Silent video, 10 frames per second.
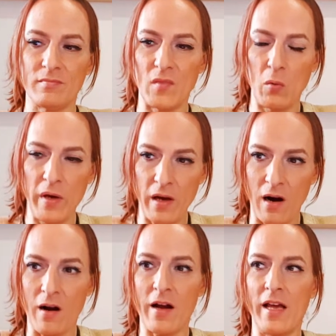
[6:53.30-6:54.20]
we
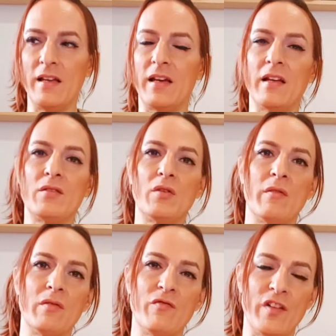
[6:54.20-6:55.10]
are heading into
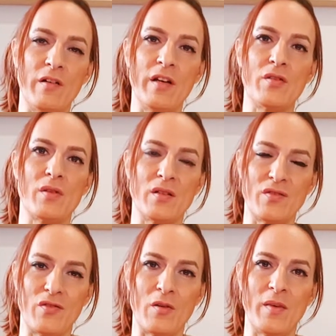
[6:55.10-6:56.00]
a very
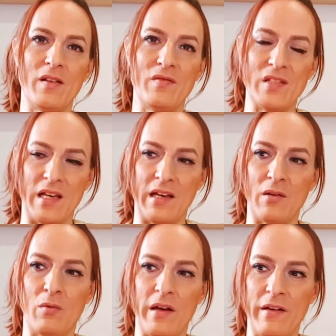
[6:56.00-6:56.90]
transformative
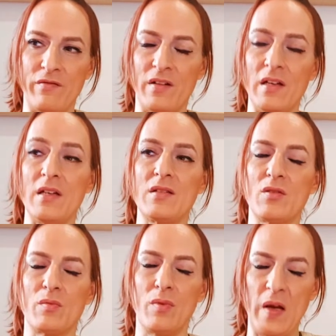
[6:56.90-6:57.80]
second wave.
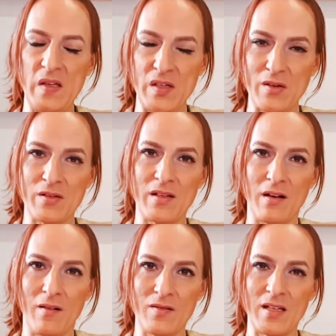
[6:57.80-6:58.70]
So brace
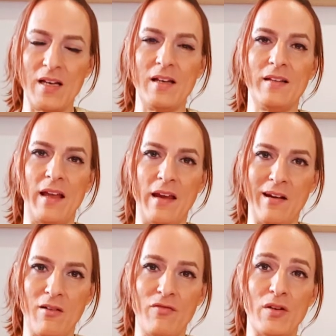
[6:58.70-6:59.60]
yourselves, take
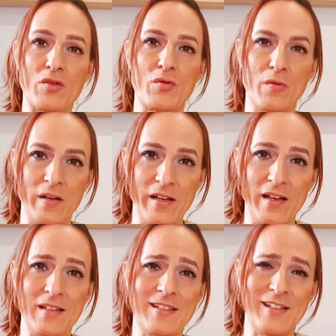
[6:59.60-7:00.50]
care of what truly
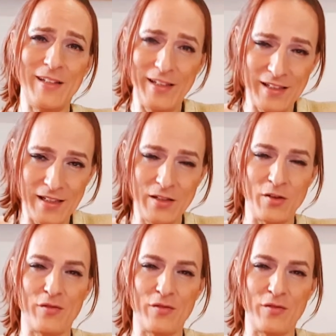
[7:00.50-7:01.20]
is needed, your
━━━━
» **Your objective**
Except for the pictures, copy every line of the records above exactly.

» **Task response**
Silent video, 10 frames per second.
[6:53.30-6:54.20]
we
[6:54.20-6:55.10]
are heading into
[6:55.10-6:56.00]
a very
[6:56.00-6:56.90]
transformative
[6:56.90-6:57.80]
second wave.
[6:57.80-6:58.70]
So brace
[6:58.70-6:59.60]
yourselves, take
[6:59.60-7:00.50]
care of what truly
[7:00.50-7:01.20]
is needed, your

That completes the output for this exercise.